#### [WHAT TO DO]
Provide a verbatim copy of all the records below, leaving the images out.

[[ EXERCISE DATA open ]]

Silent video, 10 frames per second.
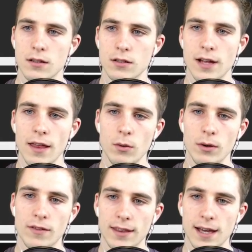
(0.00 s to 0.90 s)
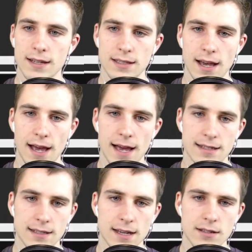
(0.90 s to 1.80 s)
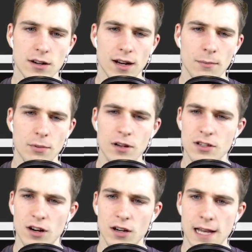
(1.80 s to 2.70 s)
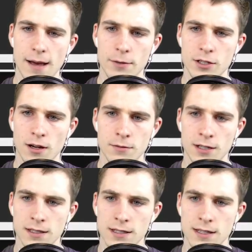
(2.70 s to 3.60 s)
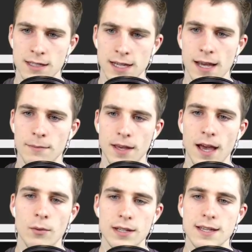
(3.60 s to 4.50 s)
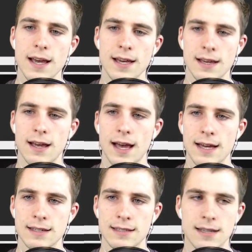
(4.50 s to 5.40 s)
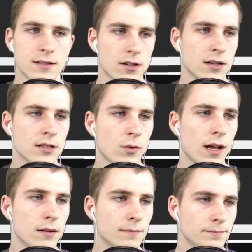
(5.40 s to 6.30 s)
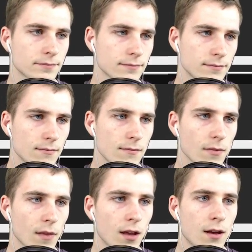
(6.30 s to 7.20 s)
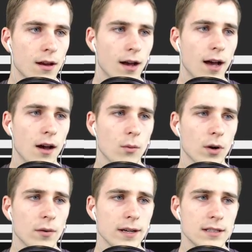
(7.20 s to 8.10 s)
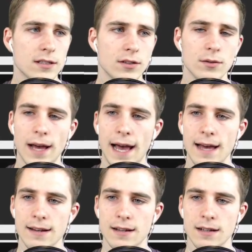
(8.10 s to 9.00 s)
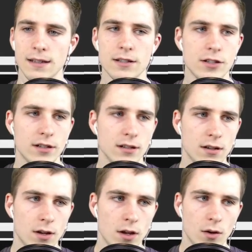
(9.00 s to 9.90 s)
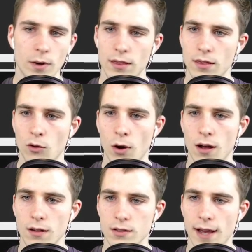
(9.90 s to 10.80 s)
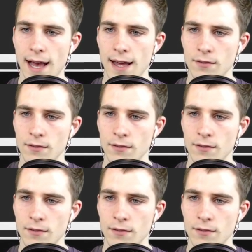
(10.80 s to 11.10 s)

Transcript: So now that we've got that set as a sensor, and I'm pretty sure our damage object is the same. Yeah, we set it as a sensor as well. Uh, we're going to add a collision with the wall. So add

[[ EXERCISE DATA closed ]]

#### [WRITTEN ANSWER]
Silent video, 10 frames per second.
(0.00 s to 0.90 s)
(0.90 s to 1.80 s)
(1.80 s to 2.70 s)
(2.70 s to 3.60 s)
(3.60 s to 4.50 s)
(4.50 s to 5.40 s)
(5.40 s to 6.30 s)
(6.30 s to 7.20 s)
(7.20 s to 8.10 s)
(8.10 s to 9.00 s)
(9.00 s to 9.90 s)
(9.90 s to 10.80 s)
(10.80 s to 11.10 s)

Transcript: So now that we've got that set as a sensor, and I'm pretty sure our damage object is the same. Yeah, we set it as a sensor as well. Uh, we're going to add a collision with the wall. So add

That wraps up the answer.